Most meters have a mode where the oscillation is disabled. This is traditionally called a "wavemeter". It's nothing more than a single tuned "crystal radio" or TRF with a meter replacing the headphones!
One problem is that without a band dependent oscillator gain control the oscillator can be too strong on the lower bands and thus little or no "dip". The G2WPO mk1 suffers badly from this which is largely mitigated on the mk2 by using dual gate FETs and a gain set resistor on each plug in coil.
Here is example of old double tuned IFT. They are widely separated to allow small coupling and tuning both coils. Under coupled and you have too broad a response and lower level. Too close and you get a double peak. Fortunately the separation isn't adjustable.
The assembly is T2, C16 and C17 on the schematic
But the G3WPO Dip Meter is useless really even at 7MHz in Dip sensitivity. How to align 470KHz coils with it?
First a 50 Ohm signal generator connected directly would be the wrong impedance. The Anode impedance of pentode driving the IFT is high and the grid load impedance of next stage is also high. With an IFT from 1970s on transistor there is only one tuned circuit and we would not be having to rebuid it.
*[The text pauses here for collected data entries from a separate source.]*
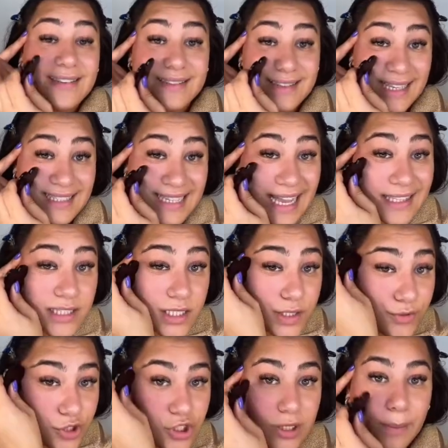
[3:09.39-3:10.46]
das Ganze
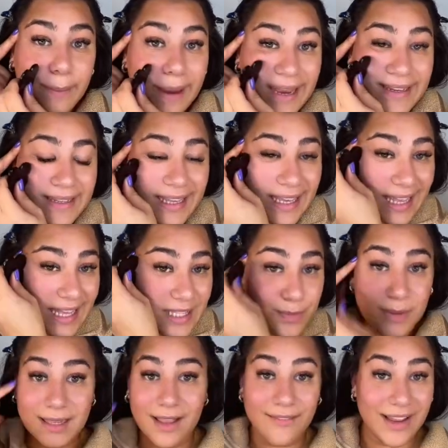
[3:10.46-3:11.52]
zwischen den beiden ging jetzt
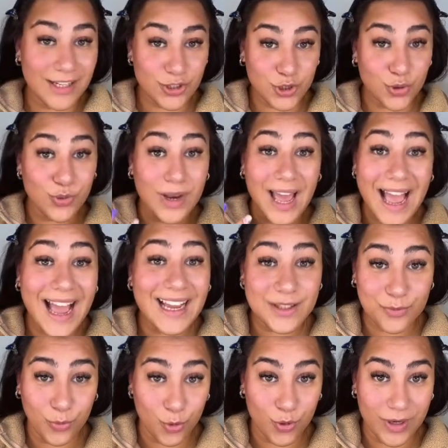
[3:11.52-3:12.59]
mittlerweile schon
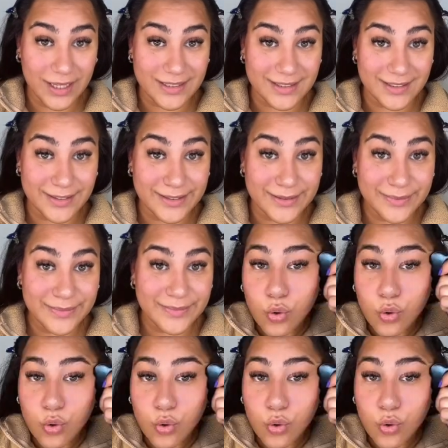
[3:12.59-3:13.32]
acht Monate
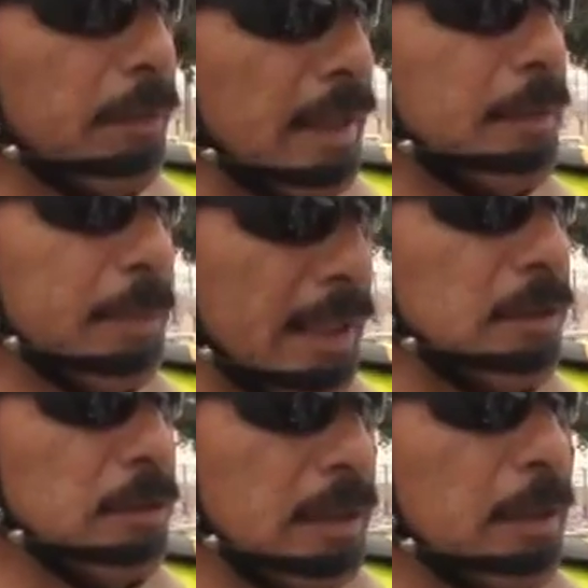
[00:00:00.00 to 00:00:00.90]
a trabajar, para
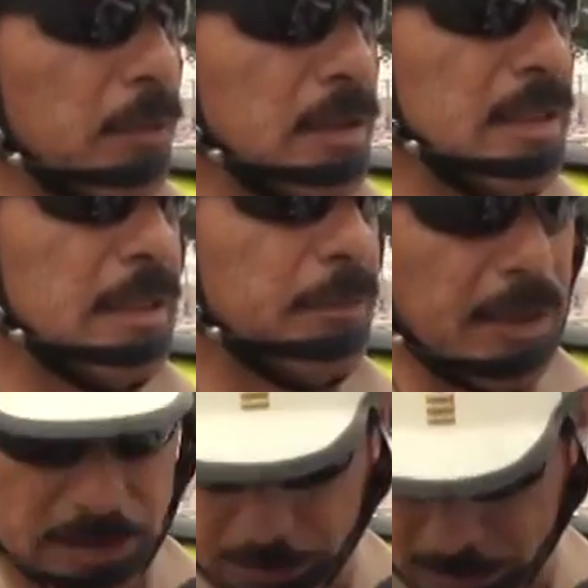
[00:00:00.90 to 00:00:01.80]
eso está la policía,
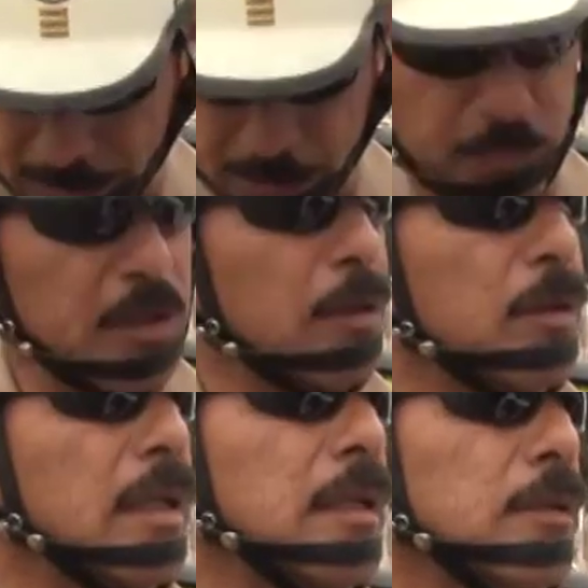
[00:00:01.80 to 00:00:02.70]
para trabajar y poner
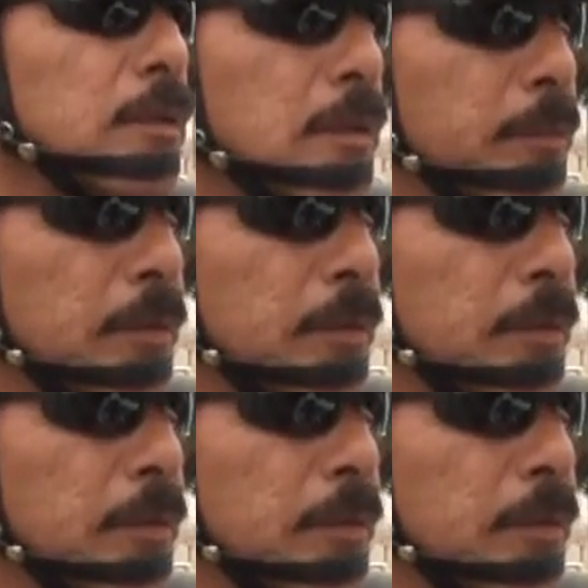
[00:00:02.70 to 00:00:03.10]
orden en eso.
First with aid of a box of old coils and a frequency counter we make a coil with 100pF capacitor across it for dual purpose of lower frequency and "bandspread". We have easily 415kHz to 475kHz using a 100pF "padding" capacitor. But we get no dip...
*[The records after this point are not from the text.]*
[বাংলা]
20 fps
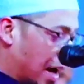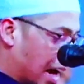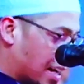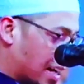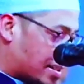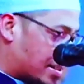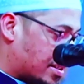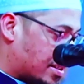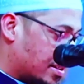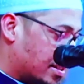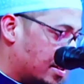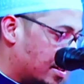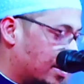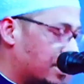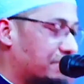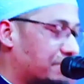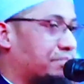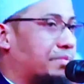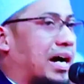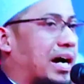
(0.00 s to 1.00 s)
পাঁচ
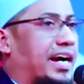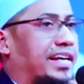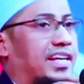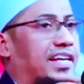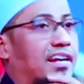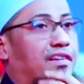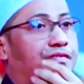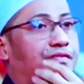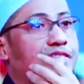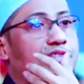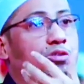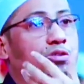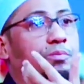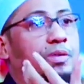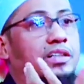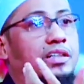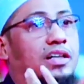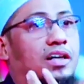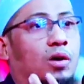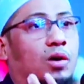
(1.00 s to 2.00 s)
মা
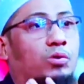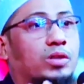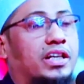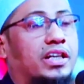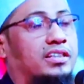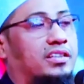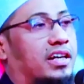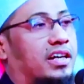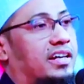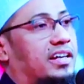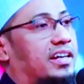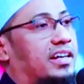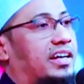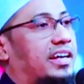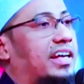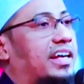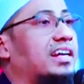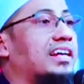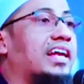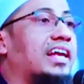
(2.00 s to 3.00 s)
ফিজুমিন কৌলিন
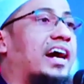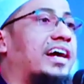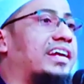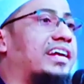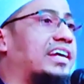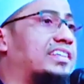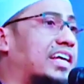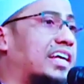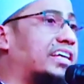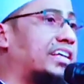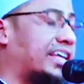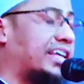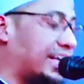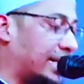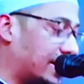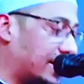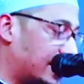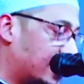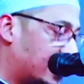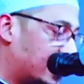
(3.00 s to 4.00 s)
ইল্লা
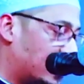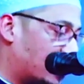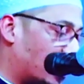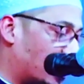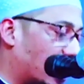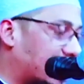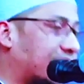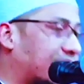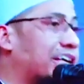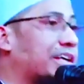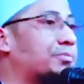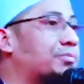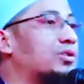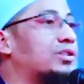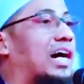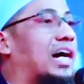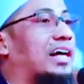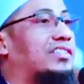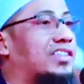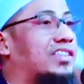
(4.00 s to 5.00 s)
লাদাইহি
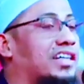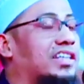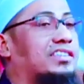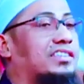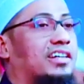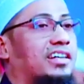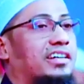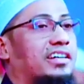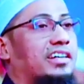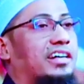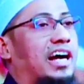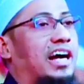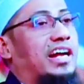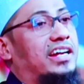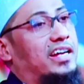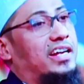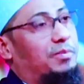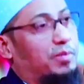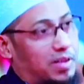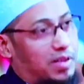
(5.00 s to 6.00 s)
রাকিবুন আতিদ
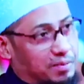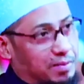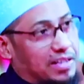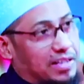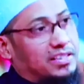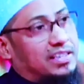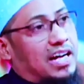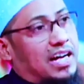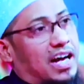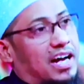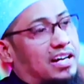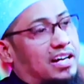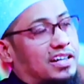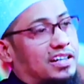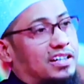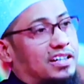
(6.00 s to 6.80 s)
আল্লাহ বলে বান্দা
We must not connect anything that would load the tuned circuits. We place the Dip Meter about 2 to 3cm from the coils (equidistant) connect 10:1 scope probes to both coils. On the Dual channel scope we can then peak both coils and see the interaction. A counter on the Dip Meter buffer output verifies the meter isn't pulled or drifting off 470KHz.
Of course if you had a meter that was sensitive at 470KHz the scope isn't needed! It's important to have as much separation as possible with the tuned circuit under test so as to not pull it off frequency.
The Dip Meter can be a handy signal generator. For the radio sets with long wire put a few loops near the plug in coil to pick up the signal. With a set with a loop aerial or ferrite rod make sure the Dip meter isn't too close. About 150mm (6") may be fine. In the 1950s a workshop would have had a suitable loop that could be driven by a bench signal generator. But the Dip Meter is actually ideal.
If it's a tuned loop on the radio set (and all good ones and alll battery sets were RF tuned) and the Dip meter isn't a G3WPO, but one sensitive on the desired band, then even when the radio is off the radio tuning will "dip" the meter at desired calibration points.